**Task description:** Could you retype the entries below exactly, omitting every picture?

**Given data:**
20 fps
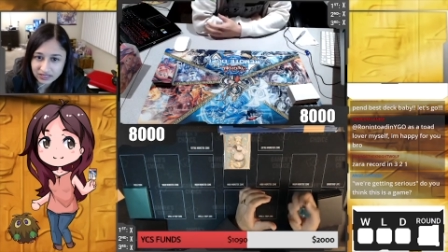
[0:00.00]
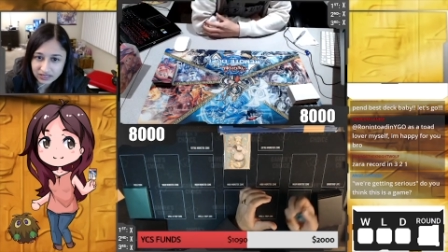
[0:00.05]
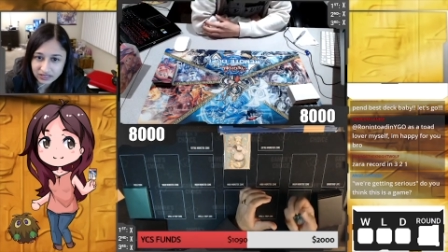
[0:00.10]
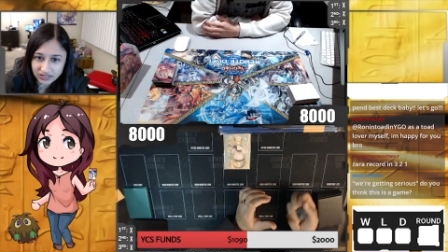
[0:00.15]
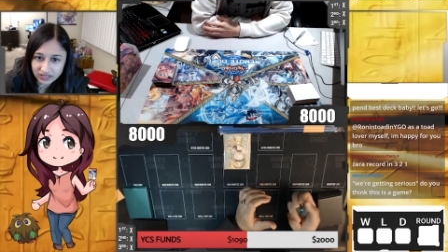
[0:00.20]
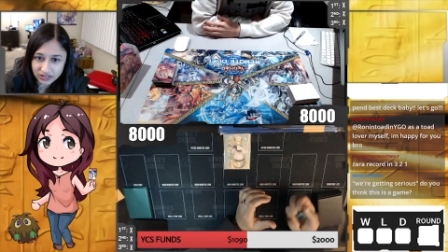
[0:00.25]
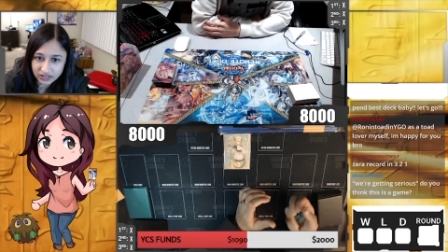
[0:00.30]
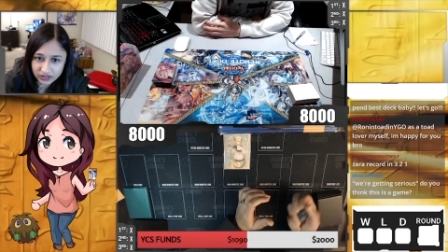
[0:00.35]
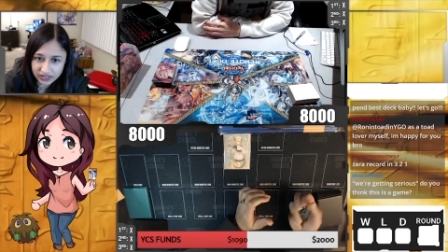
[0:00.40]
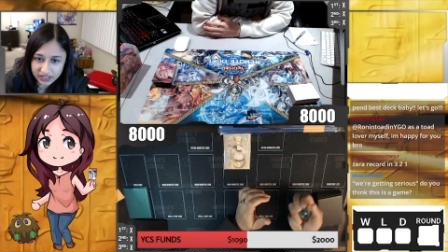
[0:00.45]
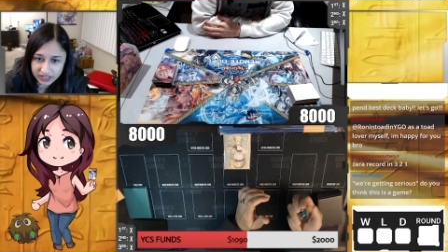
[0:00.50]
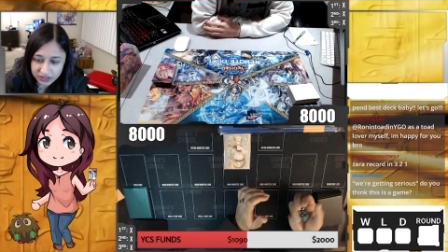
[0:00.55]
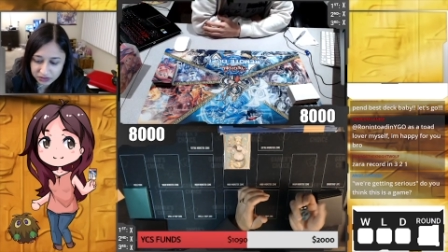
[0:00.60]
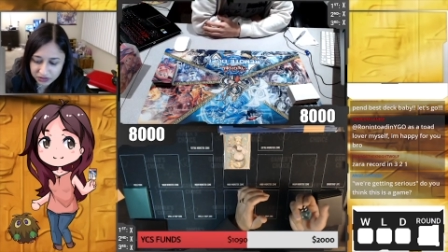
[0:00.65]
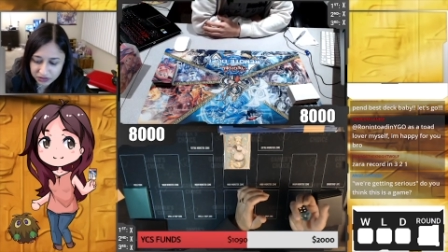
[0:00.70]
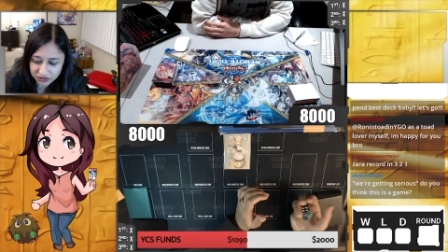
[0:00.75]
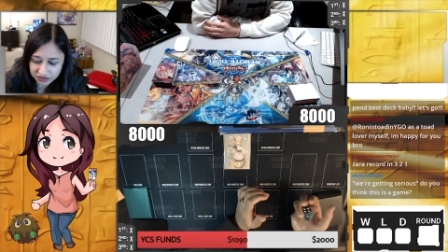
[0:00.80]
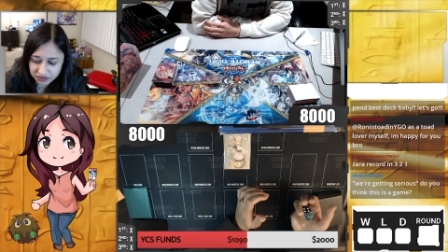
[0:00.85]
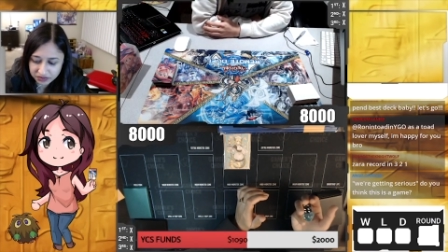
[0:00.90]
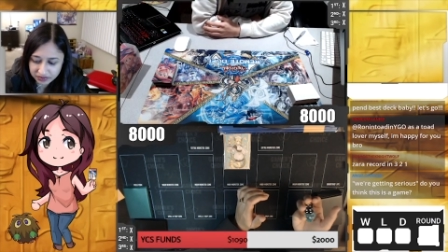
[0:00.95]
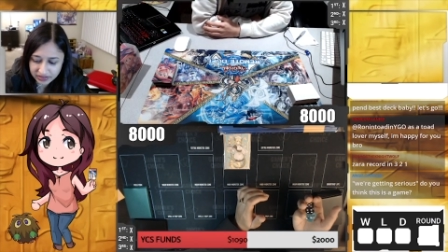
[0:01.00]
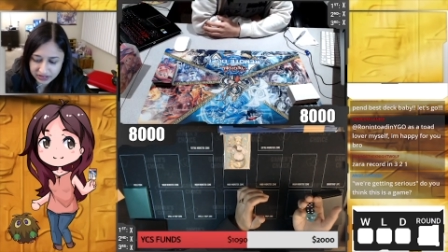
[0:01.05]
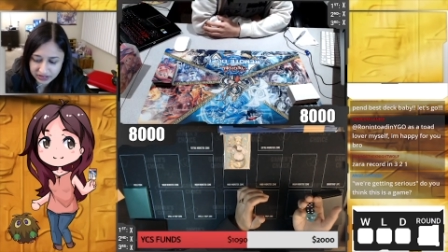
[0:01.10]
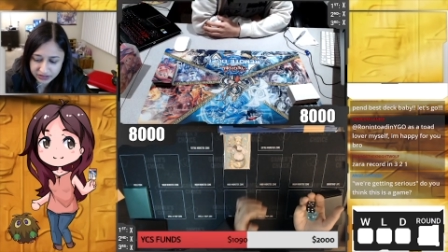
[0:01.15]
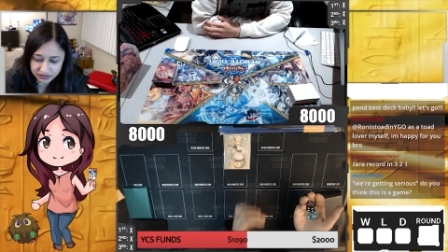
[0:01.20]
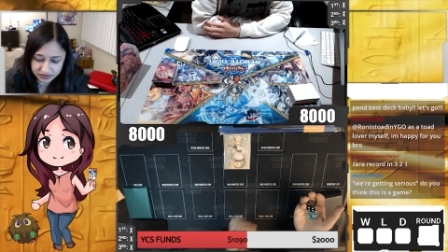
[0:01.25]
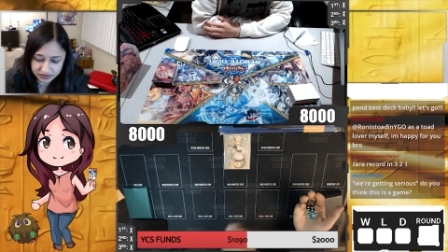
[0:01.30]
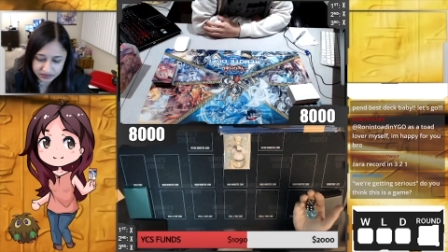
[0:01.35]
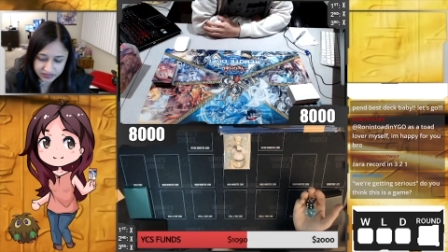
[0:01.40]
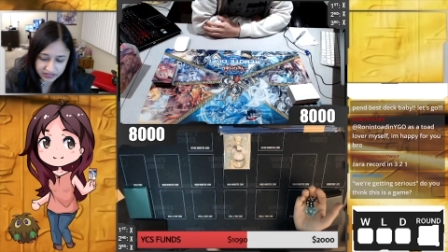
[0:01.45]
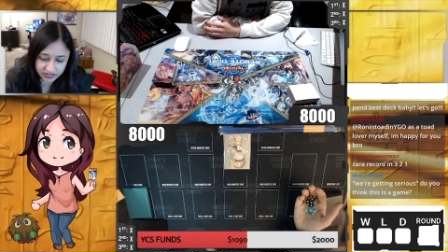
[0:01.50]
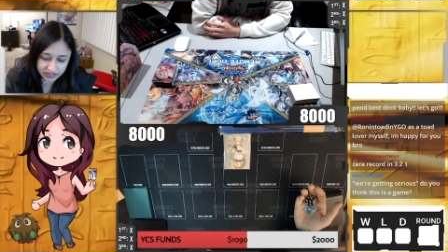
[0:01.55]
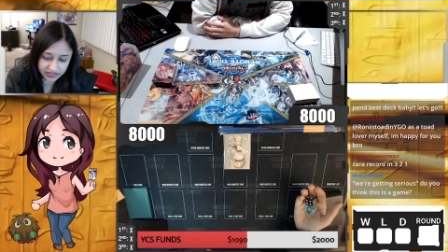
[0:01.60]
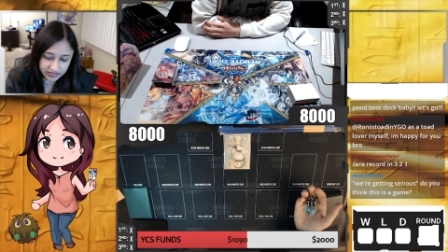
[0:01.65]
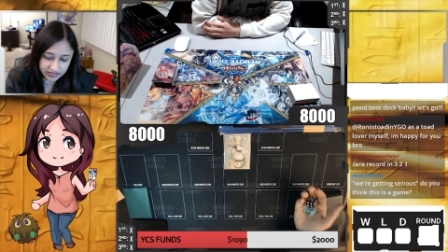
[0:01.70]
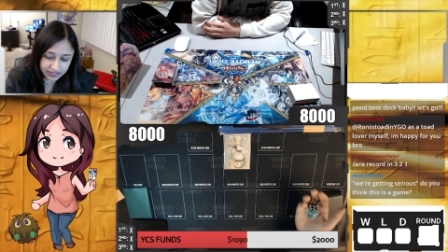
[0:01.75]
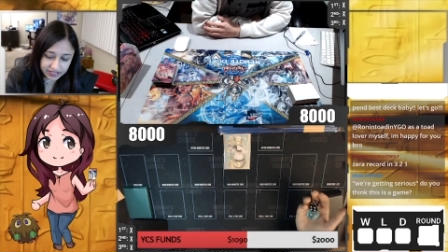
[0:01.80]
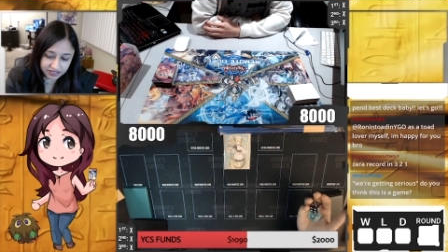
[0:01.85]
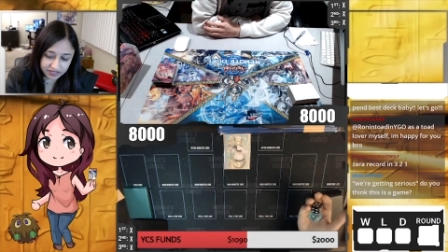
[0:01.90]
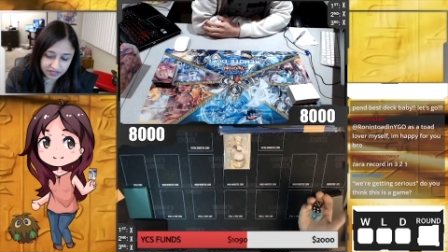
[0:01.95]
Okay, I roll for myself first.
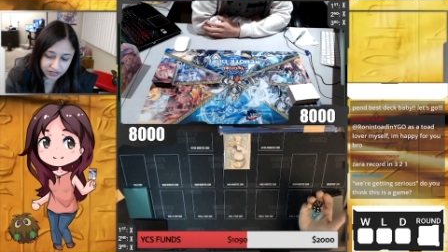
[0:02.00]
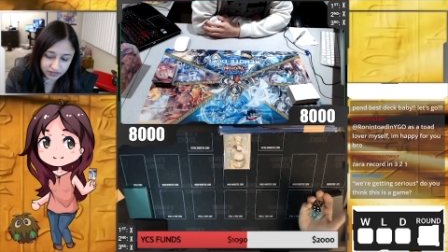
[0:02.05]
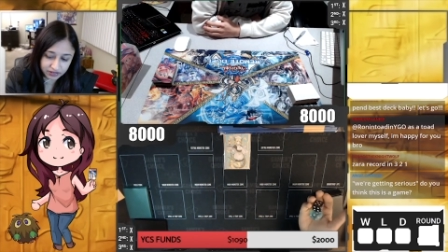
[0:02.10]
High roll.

**Response for this exercise:**
20 fps
[0:00.00]
[0:00.05]
[0:00.10]
[0:00.15]
[0:00.20]
[0:00.25]
[0:00.30]
[0:00.35]
[0:00.40]
[0:00.45]
[0:00.50]
[0:00.55]
[0:00.60]
[0:00.65]
[0:00.70]
[0:00.75]
[0:00.80]
[0:00.85]
[0:00.90]
[0:00.95]
[0:01.00]
[0:01.05]
[0:01.10]
[0:01.15]
[0:01.20]
[0:01.25]
[0:01.30]
[0:01.35]
[0:01.40]
[0:01.45]
[0:01.50]
[0:01.55]
[0:01.60]
[0:01.65]
[0:01.70]
[0:01.75]
[0:01.80]
[0:01.85]
[0:01.90]
[0:01.95]
Okay, I roll for myself first.
[0:02.00]
[0:02.05]
[0:02.10]
High roll.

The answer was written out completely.